*** Provided entries ***

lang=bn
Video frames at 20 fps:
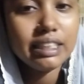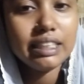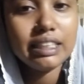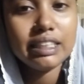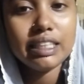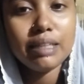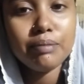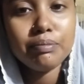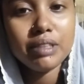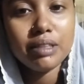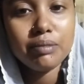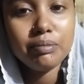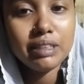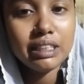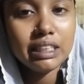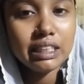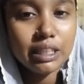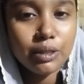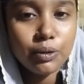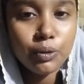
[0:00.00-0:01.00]
যেটা আপনার
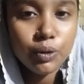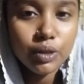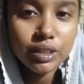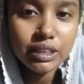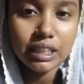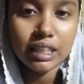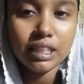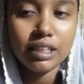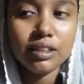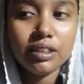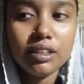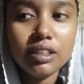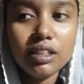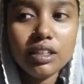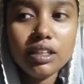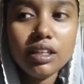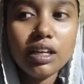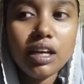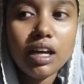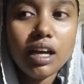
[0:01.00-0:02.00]
মিস্টেক হয়ে যায়
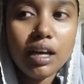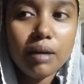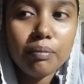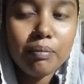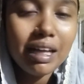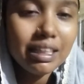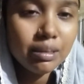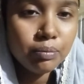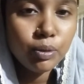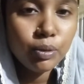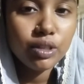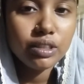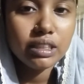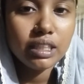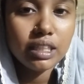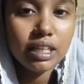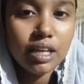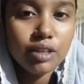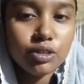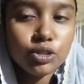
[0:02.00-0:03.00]
বাদ পড়ে
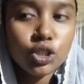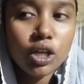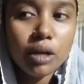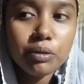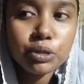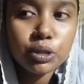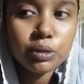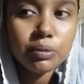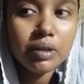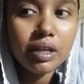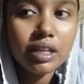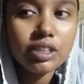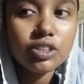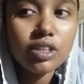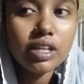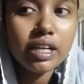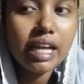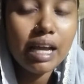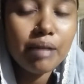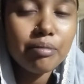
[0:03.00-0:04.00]
যায় কারণ সবসময়
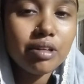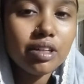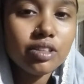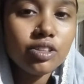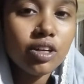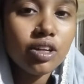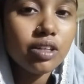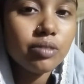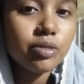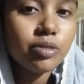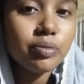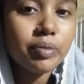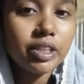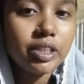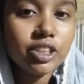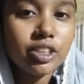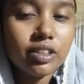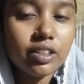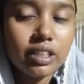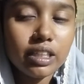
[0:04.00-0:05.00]
আসলে ক্যামেরা ধরার মন
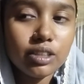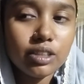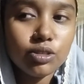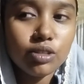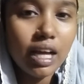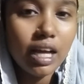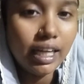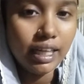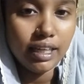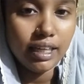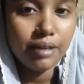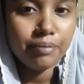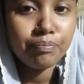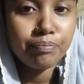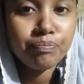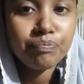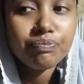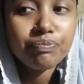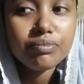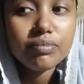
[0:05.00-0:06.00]
মানসিকতা কিন্তু থাকে না
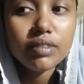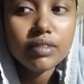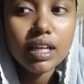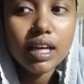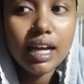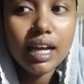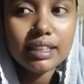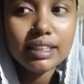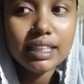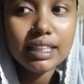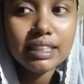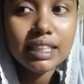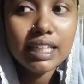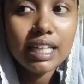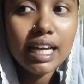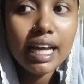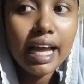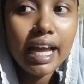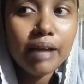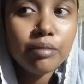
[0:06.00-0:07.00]
আর
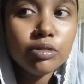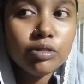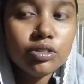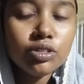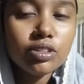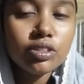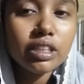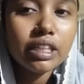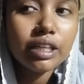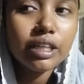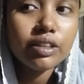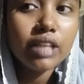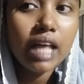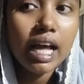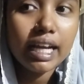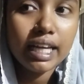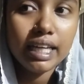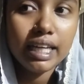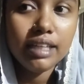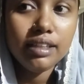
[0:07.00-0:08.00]
তাছাড়া এমন যদি কেউ
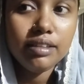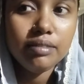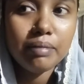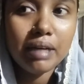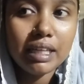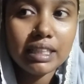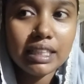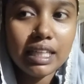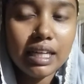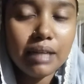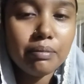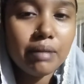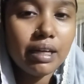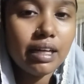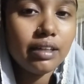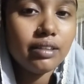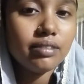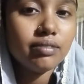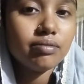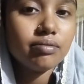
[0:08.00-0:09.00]
থাকে বাসায় বা
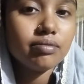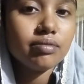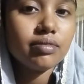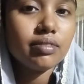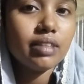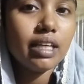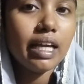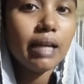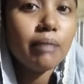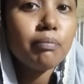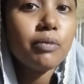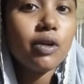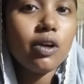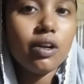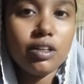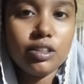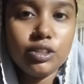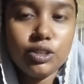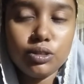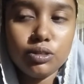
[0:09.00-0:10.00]
হেল্প
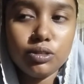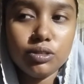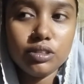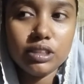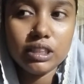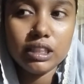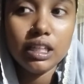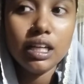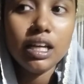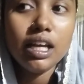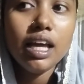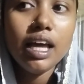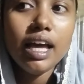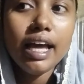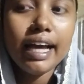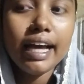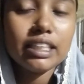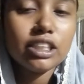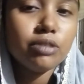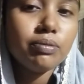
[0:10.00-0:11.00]
করার জন্য যে
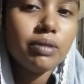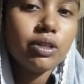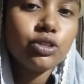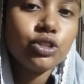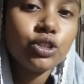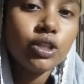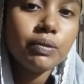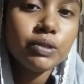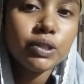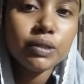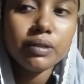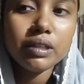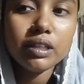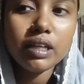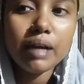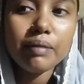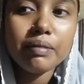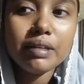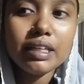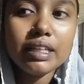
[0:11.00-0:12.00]
একজন মানুষ সবসময়
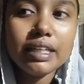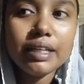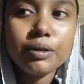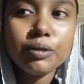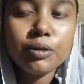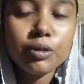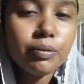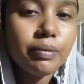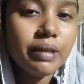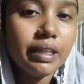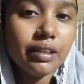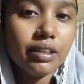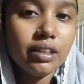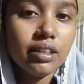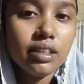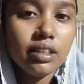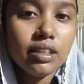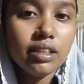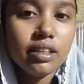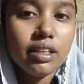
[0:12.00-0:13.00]
ক্যামেরা নিয়ে ঘুরবে
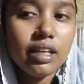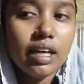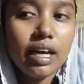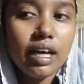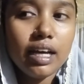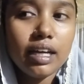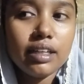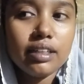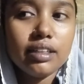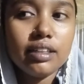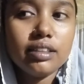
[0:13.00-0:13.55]
আর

*** End of Provided entries ***

About this exercise — The expected output is the complete listing, word for word, without any picture.

Completed task —
lang=bn
Video frames at 20 fps:
[0:00.00-0:01.00]
যেটা আপনার
[0:01.00-0:02.00]
মিস্টেক হয়ে যায়
[0:02.00-0:03.00]
বাদ পড়ে
[0:03.00-0:04.00]
যায় কারণ সবসময়
[0:04.00-0:05.00]
আসলে ক্যামেরা ধরার মন
[0:05.00-0:06.00]
মানসিকতা কিন্তু থাকে না
[0:06.00-0:07.00]
আর
[0:07.00-0:08.00]
তাছাড়া এমন যদি কেউ
[0:08.00-0:09.00]
থাকে বাসায় বা
[0:09.00-0:10.00]
হেল্প
[0:10.00-0:11.00]
করার জন্য যে
[0:11.00-0:12.00]
একজন মানুষ সবসময়
[0:12.00-0:13.00]
ক্যামেরা নিয়ে ঘুরবে
[0:13.00-0:13.55]
আর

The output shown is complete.